> **Exercise objective**: The listing below should be printed exactly, though its pictures must not be.

........

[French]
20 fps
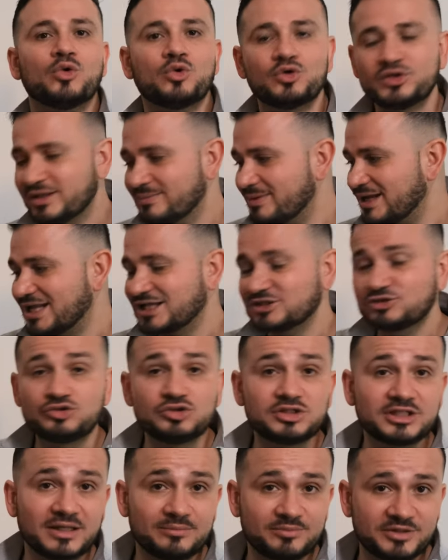Au déballage
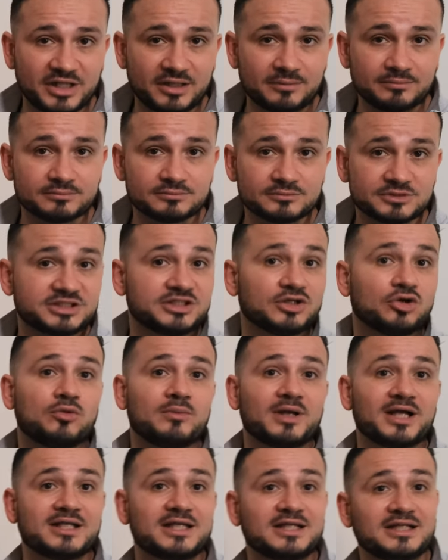du trépied, j'ai
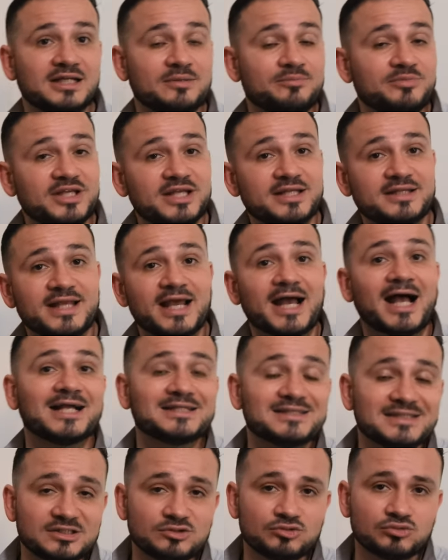remarqué que les pieds étaient
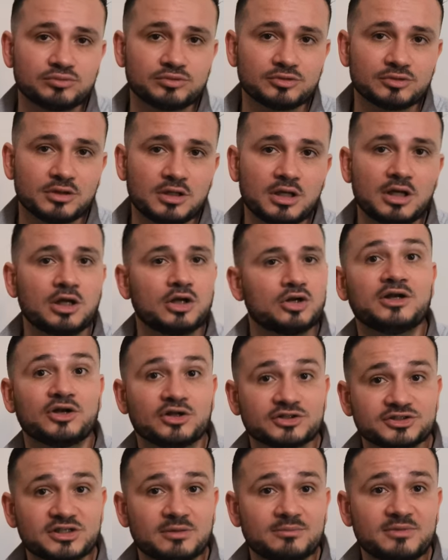assez souples.
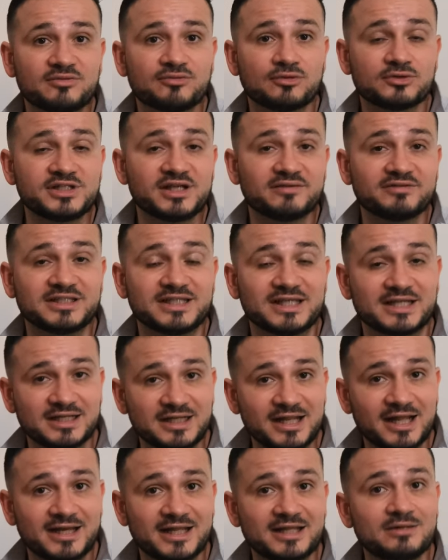L'ensemble est fourni avec des
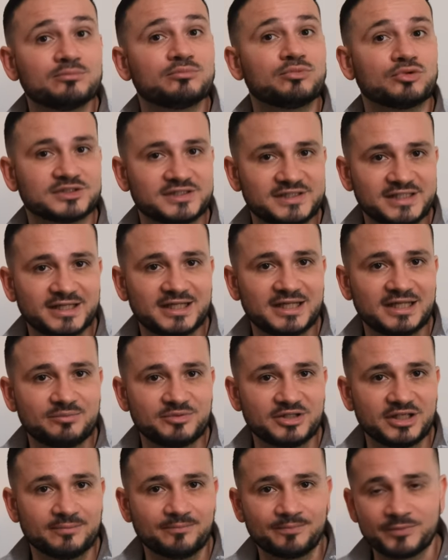clés à laine pour serrer les
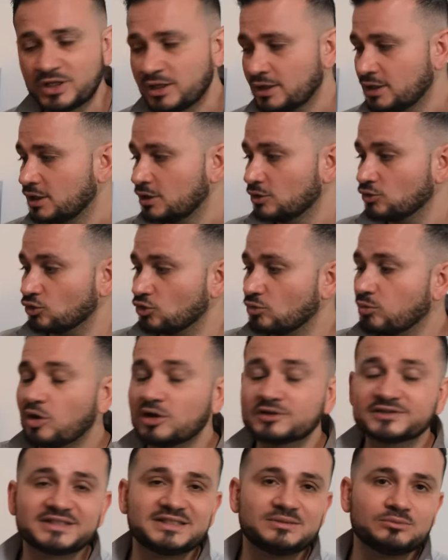pieds. Donc moi,
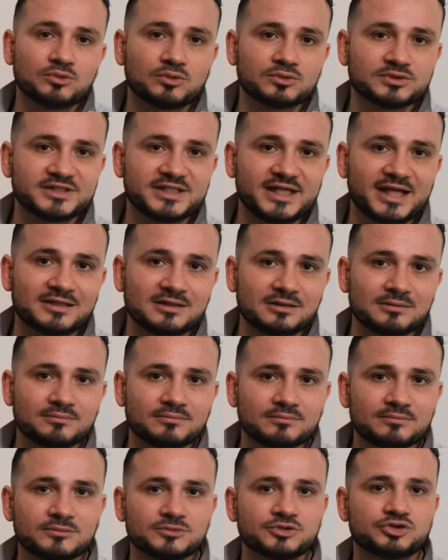en ce qui me concerne,
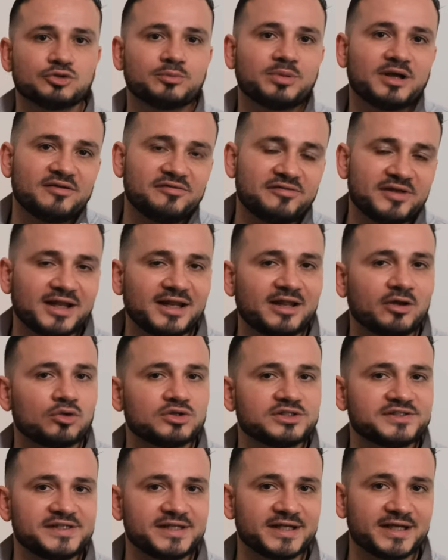je préfère les
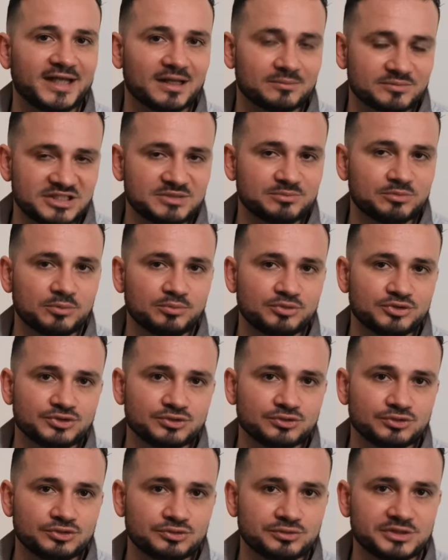resserrer un petit peu plus
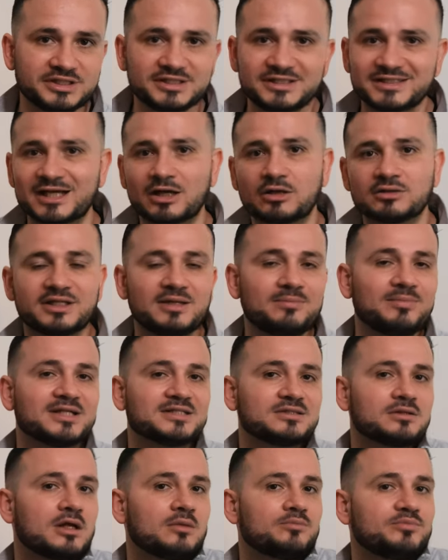tout de suite, car en
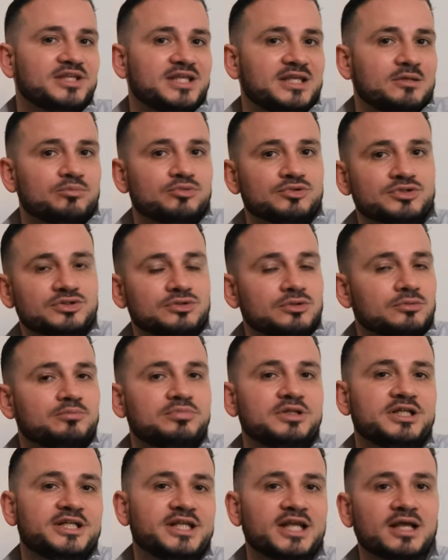déplaçant un pied, il peut se
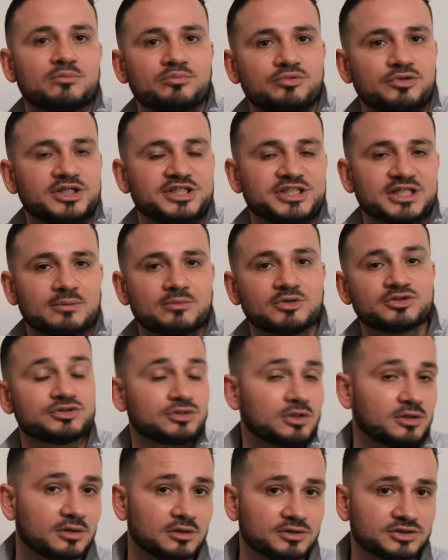plier un peu légèrement
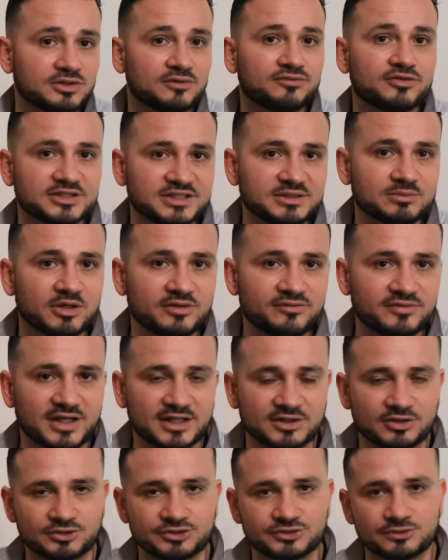sans, sans, forcément y faire
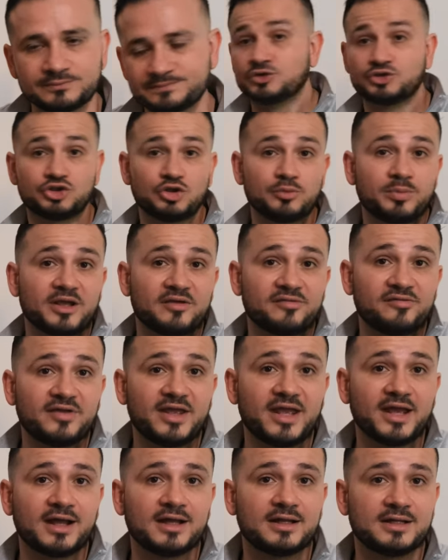attention. Je
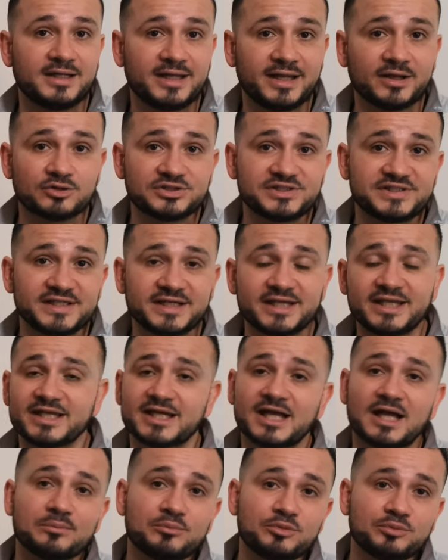préfère les resserrer
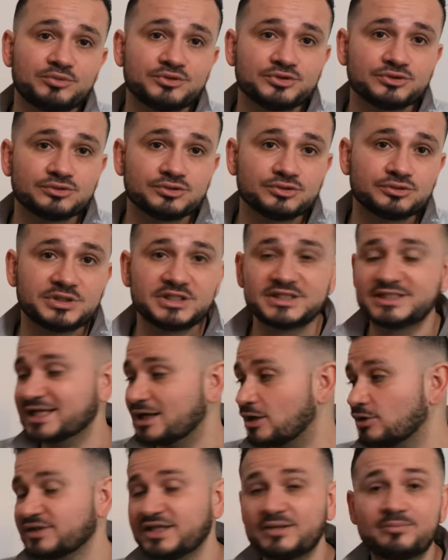un peu plus tout de suite,
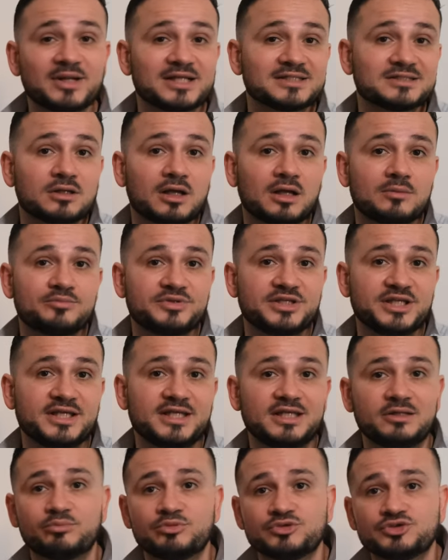car en déplaçant un pied,
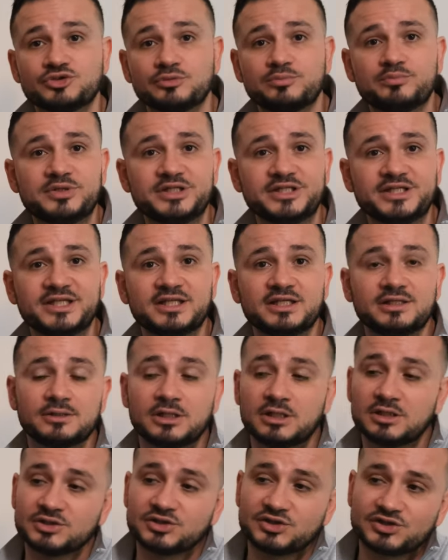il peut se plier
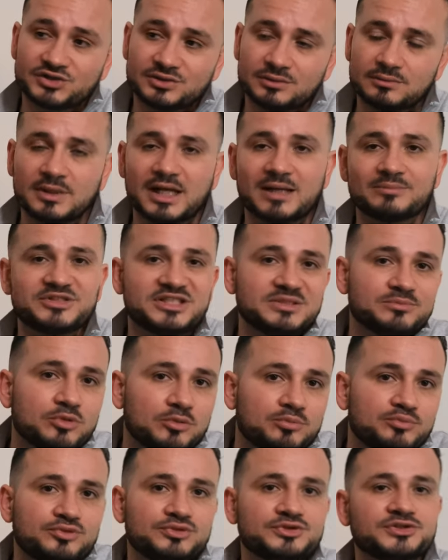un petit peu
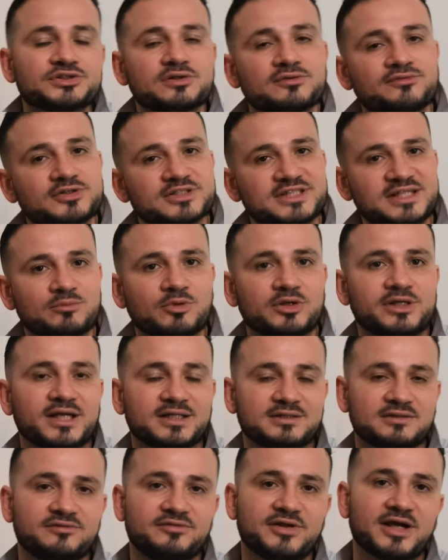plus sans forcément y
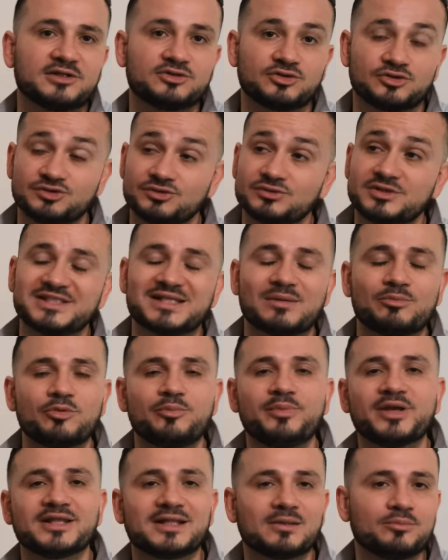faire attention et ça peut
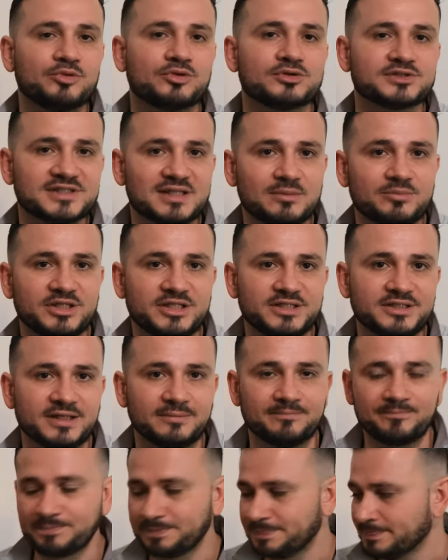perdre un peu en stabilité.
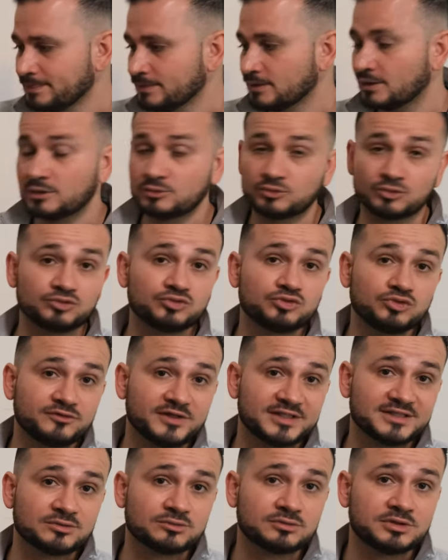Donc de toute
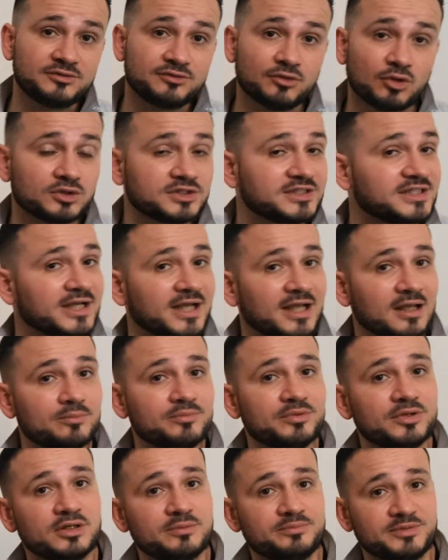façon, il faut resserrer un
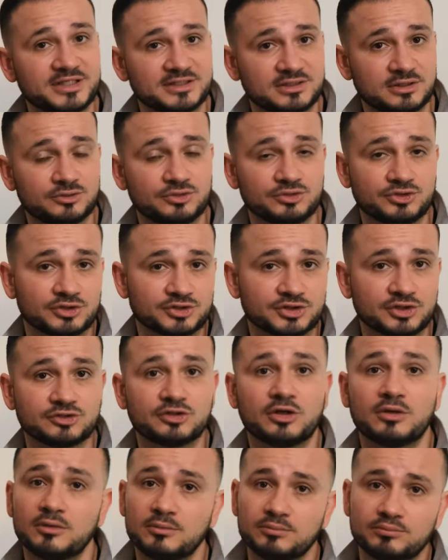peu les pieds de temps en
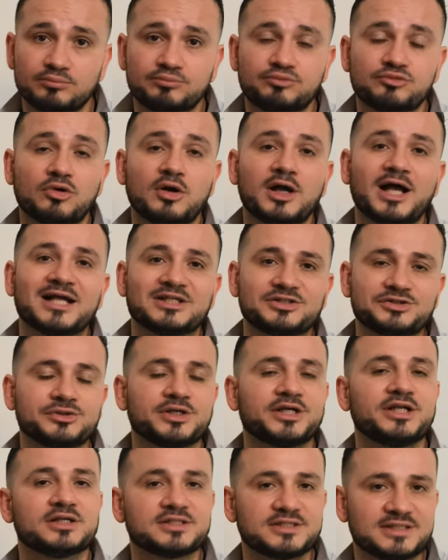temps pour
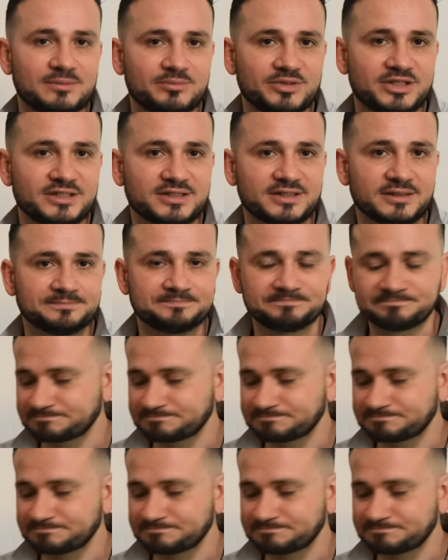assurer leur stabilité.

........

> **Answer**:
[French]
20 fps
Au déballage
du trépied, j'ai
remarqué que les pieds étaient
assez souples.
L'ensemble est fourni avec des
clés à laine pour serrer les
pieds. Donc moi,
en ce qui me concerne,
je préfère les
resserrer un petit peu plus
tout de suite, car en
déplaçant un pied, il peut se
plier un peu légèrement
sans, sans, forcément y faire
attention. Je
préfère les resserrer
un peu plus tout de suite,
car en déplaçant un pied,
il peut se plier
un petit peu
plus sans forcément y
faire attention et ça peut
perdre un peu en stabilité.
Donc de toute
façon, il faut resserrer un
peu les pieds de temps en
temps pour
assurer leur stabilité.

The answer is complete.